**TASK STATEMENT**. Give back exactly the lines of the data below, starting with the line that has "[00:07:39.47]" and going on through the line that has "[00:07:18.07 to 00:07:41.07]".

**Data items**.
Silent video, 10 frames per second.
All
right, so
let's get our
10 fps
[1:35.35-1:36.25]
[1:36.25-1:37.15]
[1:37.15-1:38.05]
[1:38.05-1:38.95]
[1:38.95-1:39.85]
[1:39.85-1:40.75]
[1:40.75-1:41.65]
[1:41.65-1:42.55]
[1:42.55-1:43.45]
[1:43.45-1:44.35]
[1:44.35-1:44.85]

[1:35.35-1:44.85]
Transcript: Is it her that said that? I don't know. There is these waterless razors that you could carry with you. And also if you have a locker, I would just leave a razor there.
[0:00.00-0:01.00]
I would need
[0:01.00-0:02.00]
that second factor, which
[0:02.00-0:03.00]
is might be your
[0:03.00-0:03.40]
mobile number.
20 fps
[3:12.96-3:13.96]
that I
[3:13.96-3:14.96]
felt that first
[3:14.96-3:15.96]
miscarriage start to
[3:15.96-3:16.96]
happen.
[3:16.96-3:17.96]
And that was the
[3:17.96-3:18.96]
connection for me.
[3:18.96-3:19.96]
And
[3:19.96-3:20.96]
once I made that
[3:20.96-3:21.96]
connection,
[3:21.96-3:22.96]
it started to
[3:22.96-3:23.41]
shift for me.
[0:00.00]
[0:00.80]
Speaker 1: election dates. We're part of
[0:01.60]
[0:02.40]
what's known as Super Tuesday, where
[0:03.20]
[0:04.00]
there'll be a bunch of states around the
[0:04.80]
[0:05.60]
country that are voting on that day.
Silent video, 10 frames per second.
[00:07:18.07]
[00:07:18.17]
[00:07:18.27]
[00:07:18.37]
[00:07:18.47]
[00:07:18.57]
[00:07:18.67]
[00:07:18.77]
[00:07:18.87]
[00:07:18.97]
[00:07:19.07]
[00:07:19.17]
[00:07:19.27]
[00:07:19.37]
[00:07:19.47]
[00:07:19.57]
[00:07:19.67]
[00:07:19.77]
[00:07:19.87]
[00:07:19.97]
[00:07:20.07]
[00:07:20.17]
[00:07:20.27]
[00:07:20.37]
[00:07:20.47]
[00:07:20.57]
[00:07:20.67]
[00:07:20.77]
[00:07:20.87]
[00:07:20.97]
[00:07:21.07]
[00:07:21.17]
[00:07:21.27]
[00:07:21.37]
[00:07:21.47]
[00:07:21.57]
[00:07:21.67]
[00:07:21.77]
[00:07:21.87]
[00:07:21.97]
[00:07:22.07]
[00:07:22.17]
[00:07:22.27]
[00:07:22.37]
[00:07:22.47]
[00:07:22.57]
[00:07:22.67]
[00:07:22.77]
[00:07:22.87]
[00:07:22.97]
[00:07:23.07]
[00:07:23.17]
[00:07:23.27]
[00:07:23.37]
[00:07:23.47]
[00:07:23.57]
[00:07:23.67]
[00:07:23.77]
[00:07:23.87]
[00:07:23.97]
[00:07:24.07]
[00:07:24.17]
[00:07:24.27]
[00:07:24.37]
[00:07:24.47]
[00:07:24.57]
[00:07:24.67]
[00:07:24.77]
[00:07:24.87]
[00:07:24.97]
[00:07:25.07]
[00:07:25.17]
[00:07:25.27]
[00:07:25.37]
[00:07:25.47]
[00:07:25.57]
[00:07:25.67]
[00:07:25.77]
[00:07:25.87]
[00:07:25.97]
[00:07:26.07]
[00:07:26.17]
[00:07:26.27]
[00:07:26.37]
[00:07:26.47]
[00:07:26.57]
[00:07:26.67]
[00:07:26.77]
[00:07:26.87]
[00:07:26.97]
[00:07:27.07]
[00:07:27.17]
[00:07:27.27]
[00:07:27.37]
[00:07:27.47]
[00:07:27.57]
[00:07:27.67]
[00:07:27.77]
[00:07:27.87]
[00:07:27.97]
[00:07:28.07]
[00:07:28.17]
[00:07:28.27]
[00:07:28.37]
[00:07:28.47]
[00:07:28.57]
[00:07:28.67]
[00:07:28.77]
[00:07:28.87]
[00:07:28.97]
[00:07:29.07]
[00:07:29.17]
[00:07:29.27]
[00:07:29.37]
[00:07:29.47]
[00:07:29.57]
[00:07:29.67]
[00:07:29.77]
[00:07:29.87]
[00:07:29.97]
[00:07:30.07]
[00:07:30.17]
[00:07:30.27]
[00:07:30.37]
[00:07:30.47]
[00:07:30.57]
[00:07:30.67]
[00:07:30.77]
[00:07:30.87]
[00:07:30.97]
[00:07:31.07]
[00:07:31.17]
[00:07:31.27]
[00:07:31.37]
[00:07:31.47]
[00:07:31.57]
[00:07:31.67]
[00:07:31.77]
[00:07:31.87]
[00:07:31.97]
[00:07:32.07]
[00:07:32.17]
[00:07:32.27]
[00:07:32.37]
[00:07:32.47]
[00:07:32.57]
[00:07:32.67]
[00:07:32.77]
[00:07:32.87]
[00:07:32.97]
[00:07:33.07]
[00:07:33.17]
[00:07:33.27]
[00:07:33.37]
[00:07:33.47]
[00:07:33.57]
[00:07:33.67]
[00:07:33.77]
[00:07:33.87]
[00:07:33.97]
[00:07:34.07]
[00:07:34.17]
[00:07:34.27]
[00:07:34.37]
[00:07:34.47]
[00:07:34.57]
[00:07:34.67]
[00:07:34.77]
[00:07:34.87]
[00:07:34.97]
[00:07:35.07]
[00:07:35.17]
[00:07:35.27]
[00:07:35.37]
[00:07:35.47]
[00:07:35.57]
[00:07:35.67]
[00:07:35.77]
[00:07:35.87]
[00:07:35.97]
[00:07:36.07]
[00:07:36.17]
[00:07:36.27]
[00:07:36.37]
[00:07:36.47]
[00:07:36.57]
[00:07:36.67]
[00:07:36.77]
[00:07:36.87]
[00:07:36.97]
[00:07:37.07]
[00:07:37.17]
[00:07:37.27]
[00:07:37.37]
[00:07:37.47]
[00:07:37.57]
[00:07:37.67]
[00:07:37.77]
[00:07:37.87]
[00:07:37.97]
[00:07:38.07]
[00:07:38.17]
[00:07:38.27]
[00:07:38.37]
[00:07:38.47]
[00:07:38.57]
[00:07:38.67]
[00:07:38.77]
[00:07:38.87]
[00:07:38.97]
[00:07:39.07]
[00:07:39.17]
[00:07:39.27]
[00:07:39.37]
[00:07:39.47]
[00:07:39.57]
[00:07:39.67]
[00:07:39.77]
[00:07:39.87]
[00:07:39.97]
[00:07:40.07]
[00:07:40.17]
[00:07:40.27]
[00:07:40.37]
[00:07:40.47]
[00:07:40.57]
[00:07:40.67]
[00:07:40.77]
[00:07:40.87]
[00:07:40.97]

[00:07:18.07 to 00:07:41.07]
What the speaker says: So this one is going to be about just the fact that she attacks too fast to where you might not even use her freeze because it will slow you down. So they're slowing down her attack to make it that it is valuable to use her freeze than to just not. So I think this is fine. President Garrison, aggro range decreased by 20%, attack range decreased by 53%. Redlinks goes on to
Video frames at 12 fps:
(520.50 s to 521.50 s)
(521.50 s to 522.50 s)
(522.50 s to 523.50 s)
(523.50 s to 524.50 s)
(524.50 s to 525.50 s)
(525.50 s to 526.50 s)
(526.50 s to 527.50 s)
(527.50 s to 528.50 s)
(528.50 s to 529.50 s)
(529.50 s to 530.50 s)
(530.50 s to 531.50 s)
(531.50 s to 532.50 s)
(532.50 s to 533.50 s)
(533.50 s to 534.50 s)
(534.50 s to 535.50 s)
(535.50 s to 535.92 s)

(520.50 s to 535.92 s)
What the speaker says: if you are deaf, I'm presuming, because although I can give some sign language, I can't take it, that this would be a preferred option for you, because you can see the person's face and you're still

**RESULT OF THE EXERCISE**.
[00:07:39.47]
[00:07:39.57]
[00:07:39.67]
[00:07:39.77]
[00:07:39.87]
[00:07:39.97]
[00:07:40.07]
[00:07:40.17]
[00:07:40.27]
[00:07:40.37]
[00:07:40.47]
[00:07:40.57]
[00:07:40.67]
[00:07:40.77]
[00:07:40.87]
[00:07:40.97]

[00:07:18.07 to 00:07:41.07]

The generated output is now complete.